- **WORK TO COMPLETE**
Transcribe the following entries letter for letter, without the pictures.

- **INPUT MATERIAL**
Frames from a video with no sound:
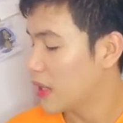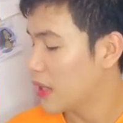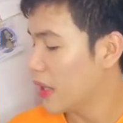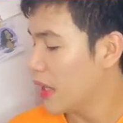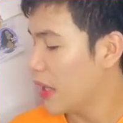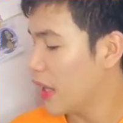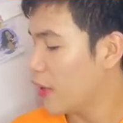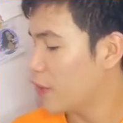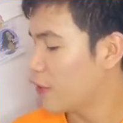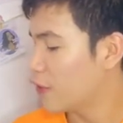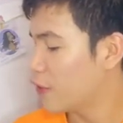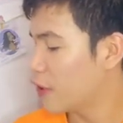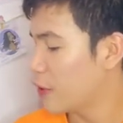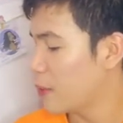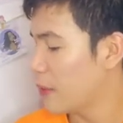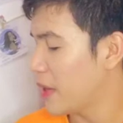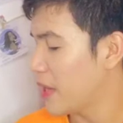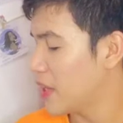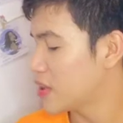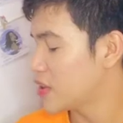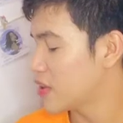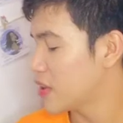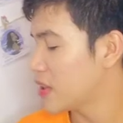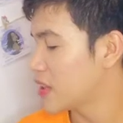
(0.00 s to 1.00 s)

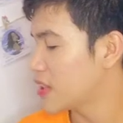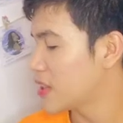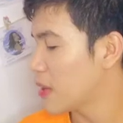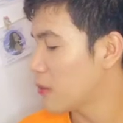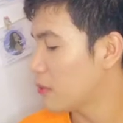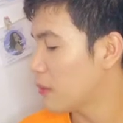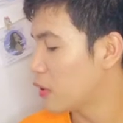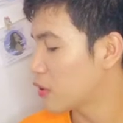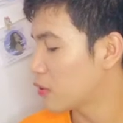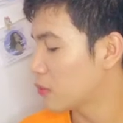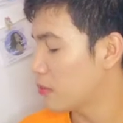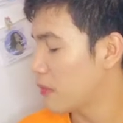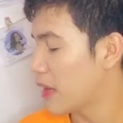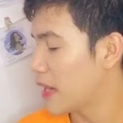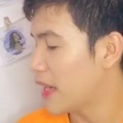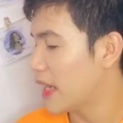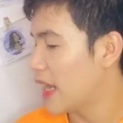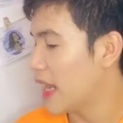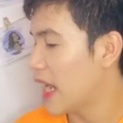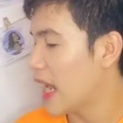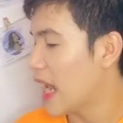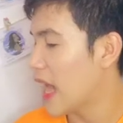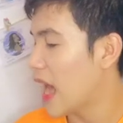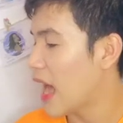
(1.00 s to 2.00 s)
informations about
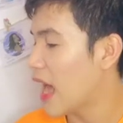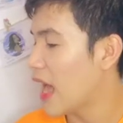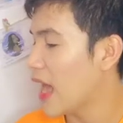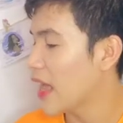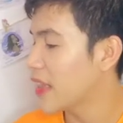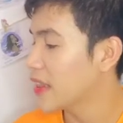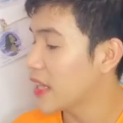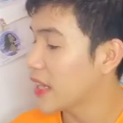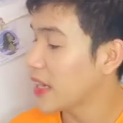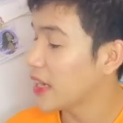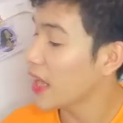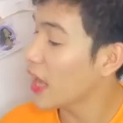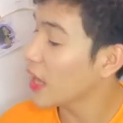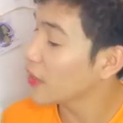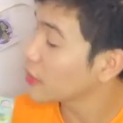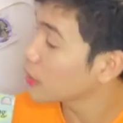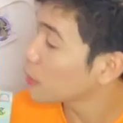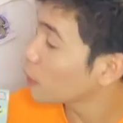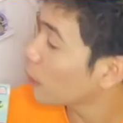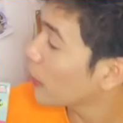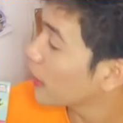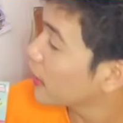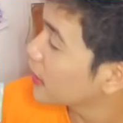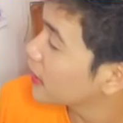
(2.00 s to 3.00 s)
Manila. And then, the
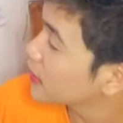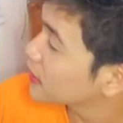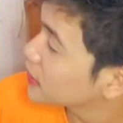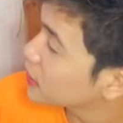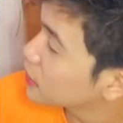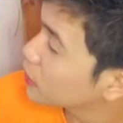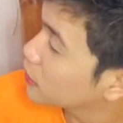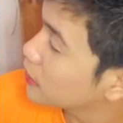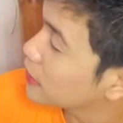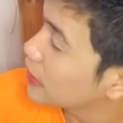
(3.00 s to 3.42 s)
other one is Good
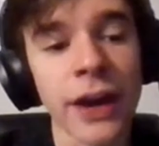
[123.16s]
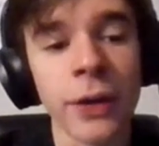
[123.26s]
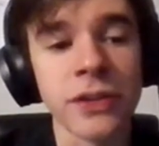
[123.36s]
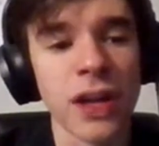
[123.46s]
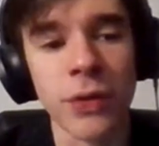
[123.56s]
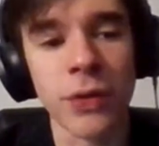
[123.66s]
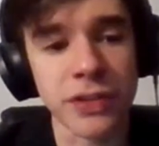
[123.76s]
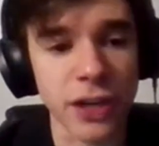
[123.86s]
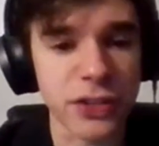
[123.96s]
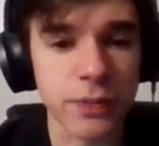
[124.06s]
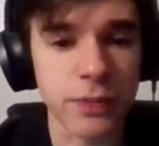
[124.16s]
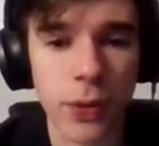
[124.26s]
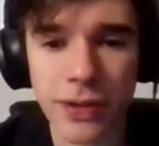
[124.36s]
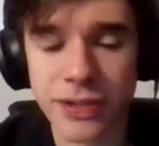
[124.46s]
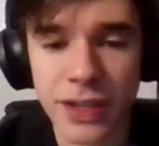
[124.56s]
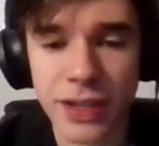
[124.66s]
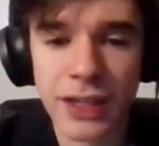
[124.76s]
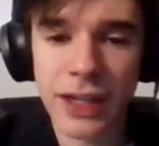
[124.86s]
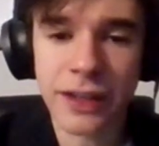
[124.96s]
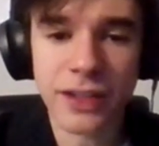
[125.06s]
I know there's a lot more discussion boards
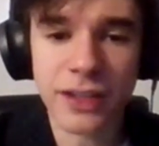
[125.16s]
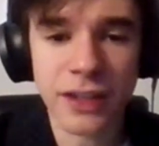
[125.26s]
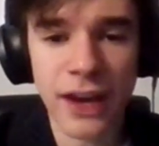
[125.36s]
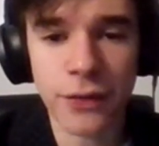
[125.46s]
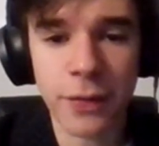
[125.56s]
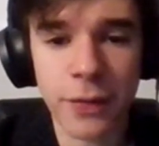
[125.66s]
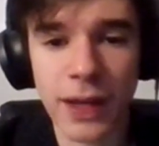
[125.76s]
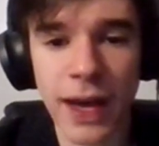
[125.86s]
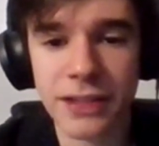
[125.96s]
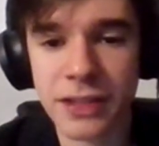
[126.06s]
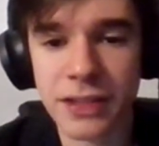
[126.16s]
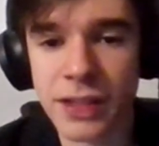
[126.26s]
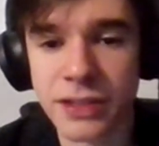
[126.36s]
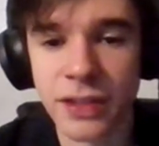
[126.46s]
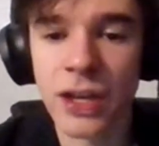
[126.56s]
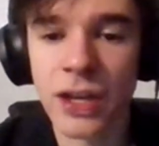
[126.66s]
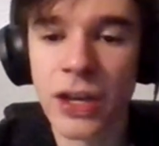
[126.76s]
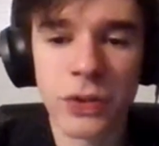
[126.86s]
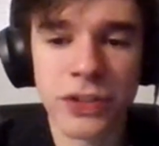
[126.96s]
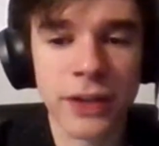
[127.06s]
and things like that for my classes at least,
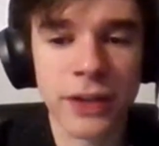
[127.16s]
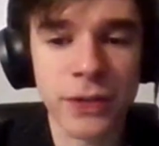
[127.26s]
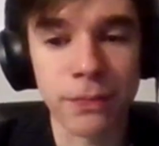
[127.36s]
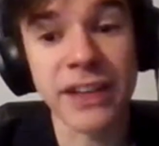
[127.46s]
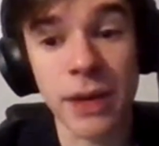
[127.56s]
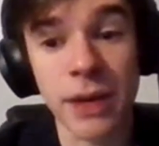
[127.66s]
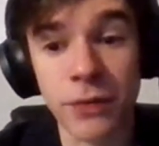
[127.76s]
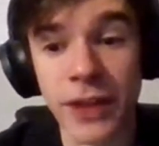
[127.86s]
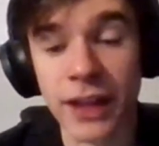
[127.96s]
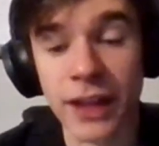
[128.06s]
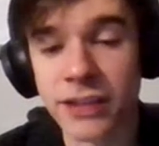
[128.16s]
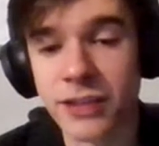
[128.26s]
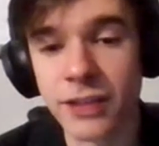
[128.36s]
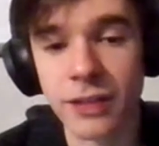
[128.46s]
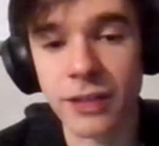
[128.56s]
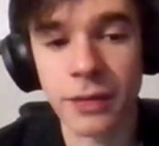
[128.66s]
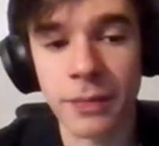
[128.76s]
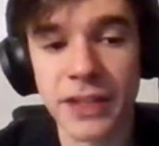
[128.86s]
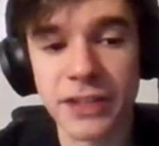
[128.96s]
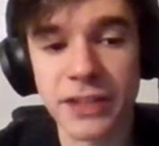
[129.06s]
which makes up for that at least
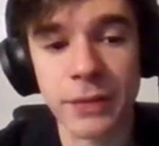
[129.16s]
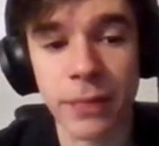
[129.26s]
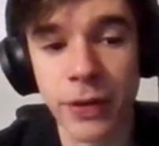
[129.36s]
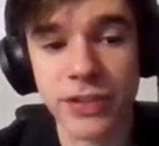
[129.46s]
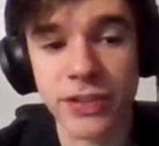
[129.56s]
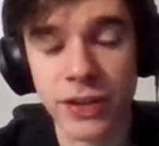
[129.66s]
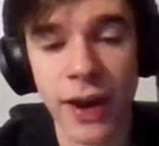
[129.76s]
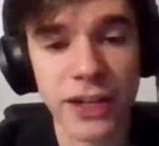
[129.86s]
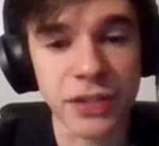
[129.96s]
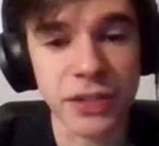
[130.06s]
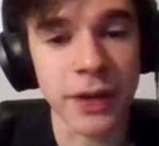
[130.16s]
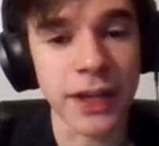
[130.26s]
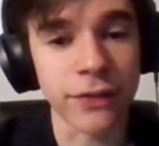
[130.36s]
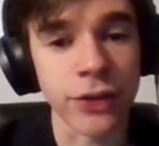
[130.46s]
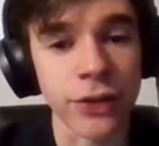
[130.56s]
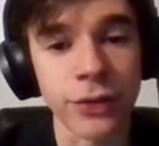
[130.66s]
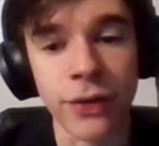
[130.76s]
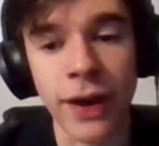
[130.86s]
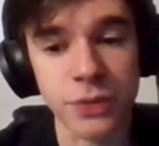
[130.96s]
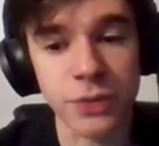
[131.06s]
missing in-person interaction by giving you
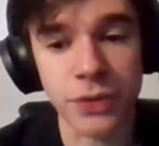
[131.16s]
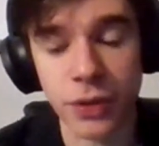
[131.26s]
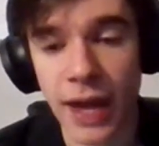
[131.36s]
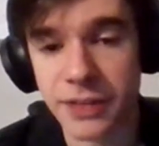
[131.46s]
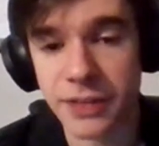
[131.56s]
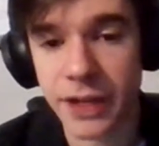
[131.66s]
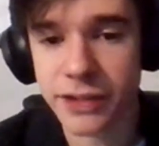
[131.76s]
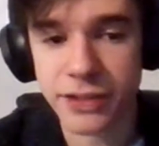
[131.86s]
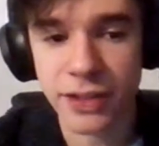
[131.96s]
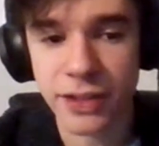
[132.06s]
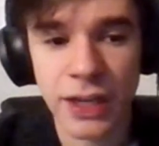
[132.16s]
interaction with your classmates.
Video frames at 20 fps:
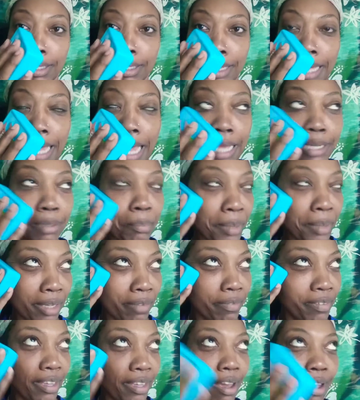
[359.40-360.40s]
God, I'm
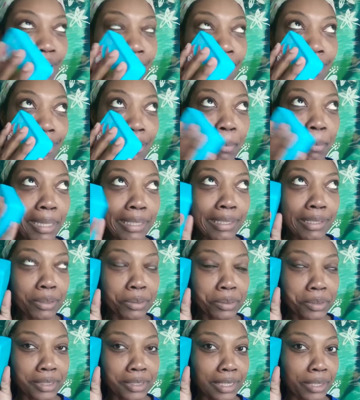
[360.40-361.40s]
giving y'all all my
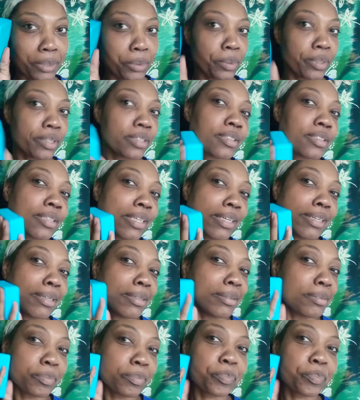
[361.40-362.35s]
little secrets, huh?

- **RESPONSE TO THIS EXERCISE**
Frames from a video with no sound:
(0.00 s to 1.00 s)

(1.00 s to 2.00 s)
informations about
(2.00 s to 3.00 s)
Manila. And then, the
(3.00 s to 3.42 s)
other one is Good
[123.16s]
[123.26s]
[123.36s]
[123.46s]
[123.56s]
[123.66s]
[123.76s]
[123.86s]
[123.96s]
[124.06s]
[124.16s]
[124.26s]
[124.36s]
[124.46s]
[124.56s]
[124.66s]
[124.76s]
[124.86s]
[124.96s]
[125.06s]
I know there's a lot more discussion boards
[125.16s]
[125.26s]
[125.36s]
[125.46s]
[125.56s]
[125.66s]
[125.76s]
[125.86s]
[125.96s]
[126.06s]
[126.16s]
[126.26s]
[126.36s]
[126.46s]
[126.56s]
[126.66s]
[126.76s]
[126.86s]
[126.96s]
[127.06s]
and things like that for my classes at least,
[127.16s]
[127.26s]
[127.36s]
[127.46s]
[127.56s]
[127.66s]
[127.76s]
[127.86s]
[127.96s]
[128.06s]
[128.16s]
[128.26s]
[128.36s]
[128.46s]
[128.56s]
[128.66s]
[128.76s]
[128.86s]
[128.96s]
[129.06s]
which makes up for that at least
[129.16s]
[129.26s]
[129.36s]
[129.46s]
[129.56s]
[129.66s]
[129.76s]
[129.86s]
[129.96s]
[130.06s]
[130.16s]
[130.26s]
[130.36s]
[130.46s]
[130.56s]
[130.66s]
[130.76s]
[130.86s]
[130.96s]
[131.06s]
missing in-person interaction by giving you
[131.16s]
[131.26s]
[131.36s]
[131.46s]
[131.56s]
[131.66s]
[131.76s]
[131.86s]
[131.96s]
[132.06s]
[132.16s]
interaction with your classmates.
Video frames at 20 fps:
[359.40-360.40s]
God, I'm
[360.40-361.40s]
giving y'all all my
[361.40-362.35s]
little secrets, huh?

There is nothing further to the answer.